Regulatory guidelines for insulin products (IPs) development require to test immunogenicity in a reasonable number of patients with type 1 diabetes mellitus (T1DM). The problem of sample size for immunogenicity comparison is substantial in insulin biosimilar development since the required samples are sizeable however still incapable to detect any immunogenicity difference, because the biosimilar and a reference drug are very similar in all terms. The aim of this study was to estimate the input of IP into immune response development.
Blood samples of 180 T1DM patients were taken to estimate an anti-insulin antibody concentration (AIAC) via enzyme-linked immunosorbent assay. The information on insulin international non-proprietory name (INN) was gathered. Influence of basal and bolus insulin INNs on AIAC was estimated with ANOVA. One-to-one comparisons were made with Mann-Whitney U-test.
Patients were administered 4 INNs of basal insulin (glargine, detemir, degludec, isofan) and 4 INNs of bolus insulin (lispro, aspart, apidra, human soluble). AIAC did not depend on INN of insulin administered to a patient (p=0.765 for basal insulin, p=0.283 for bolus insulin). AIAC did not differ in patients receiving insulin analogues and human insulins (p=0.374 for basal insulin, p=0.751 for bolus insulin).

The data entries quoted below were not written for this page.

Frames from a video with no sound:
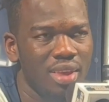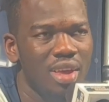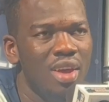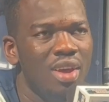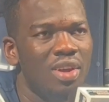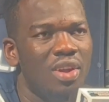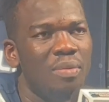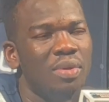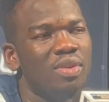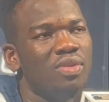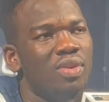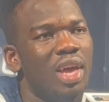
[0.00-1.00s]
You know what I
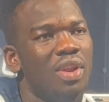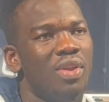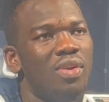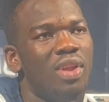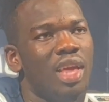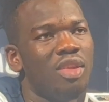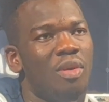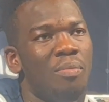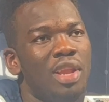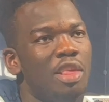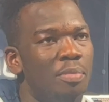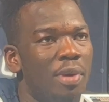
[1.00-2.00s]
mean? So I know like
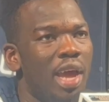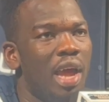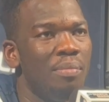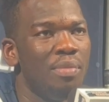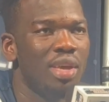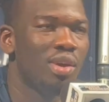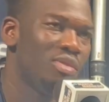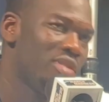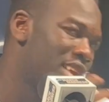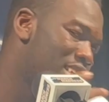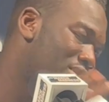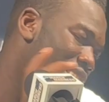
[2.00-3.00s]
somebody's behind me who's
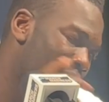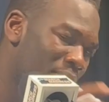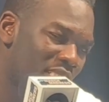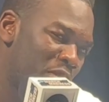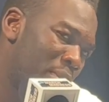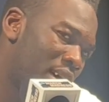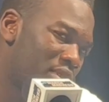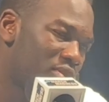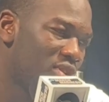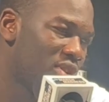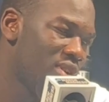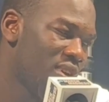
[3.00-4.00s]
ready to take my spot.
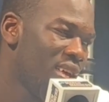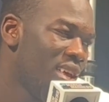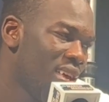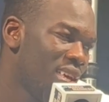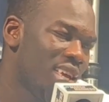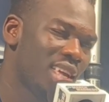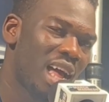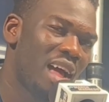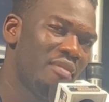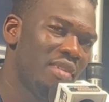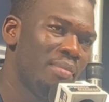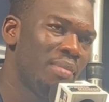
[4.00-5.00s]
So yeah,
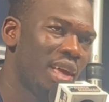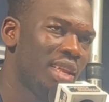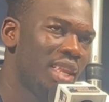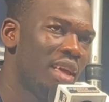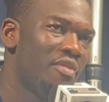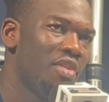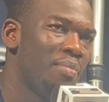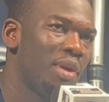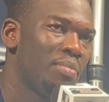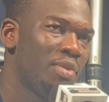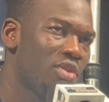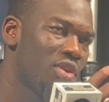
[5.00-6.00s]
having like definitely
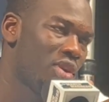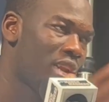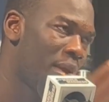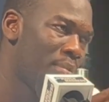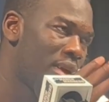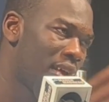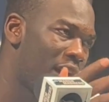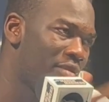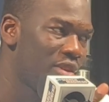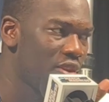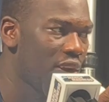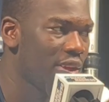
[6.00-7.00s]
make me sure like
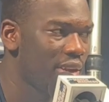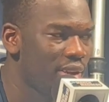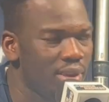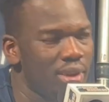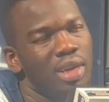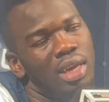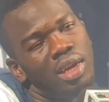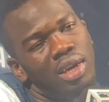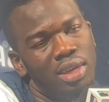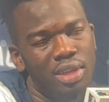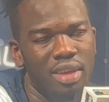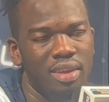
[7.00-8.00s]
having done
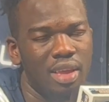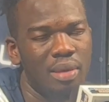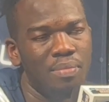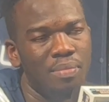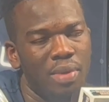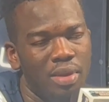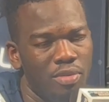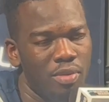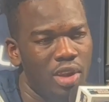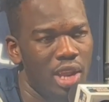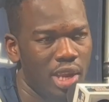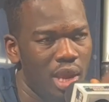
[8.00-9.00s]
uh, this team make
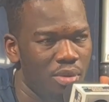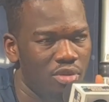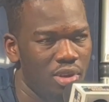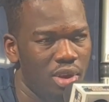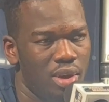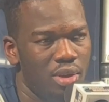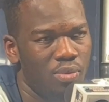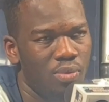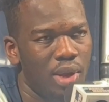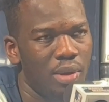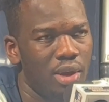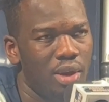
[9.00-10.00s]
sure like I was in a
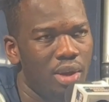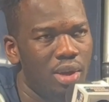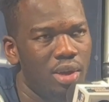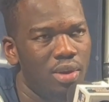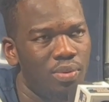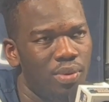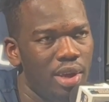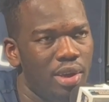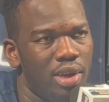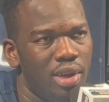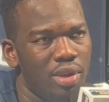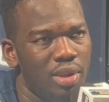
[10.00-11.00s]
right uh, right
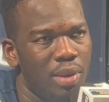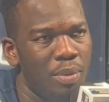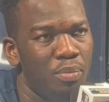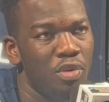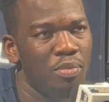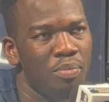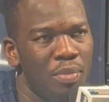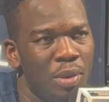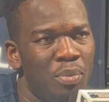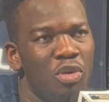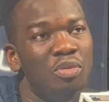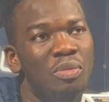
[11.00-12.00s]
uh, push it
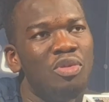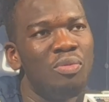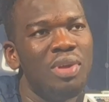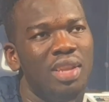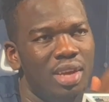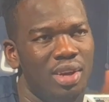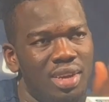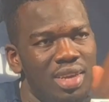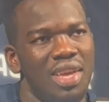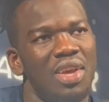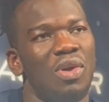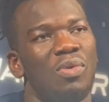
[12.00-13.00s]
pushed me to be in a
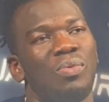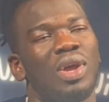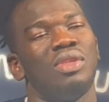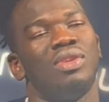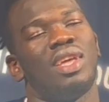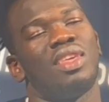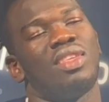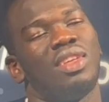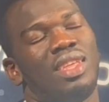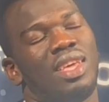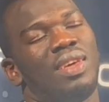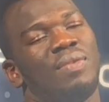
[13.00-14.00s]
right direction.
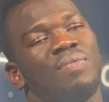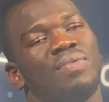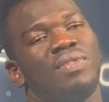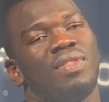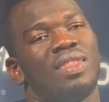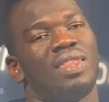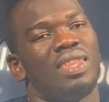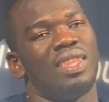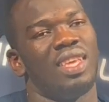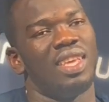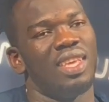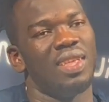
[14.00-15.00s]
Yeah. Can
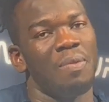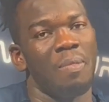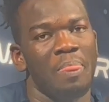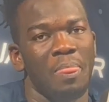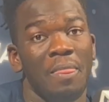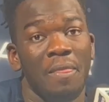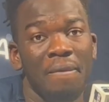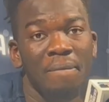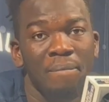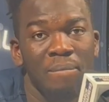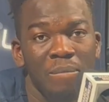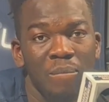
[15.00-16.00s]
you talk about how he's
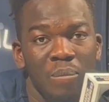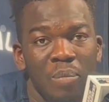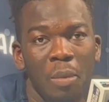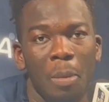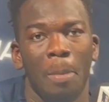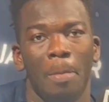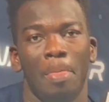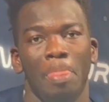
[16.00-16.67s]
made you a better? Oh, I'm sorry.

IP’s input into immune response development was nonsignificant, thus the huge sample is required to detect immunogenicity difference. This leads to dramatic increase of clinical trials cost and breaks the idea of cost-affordable biosimilars. Thus immunogenicity risk assessment should be provided mostly at preclinical stage, and immunogenicity should be studied via pharmacovigilance.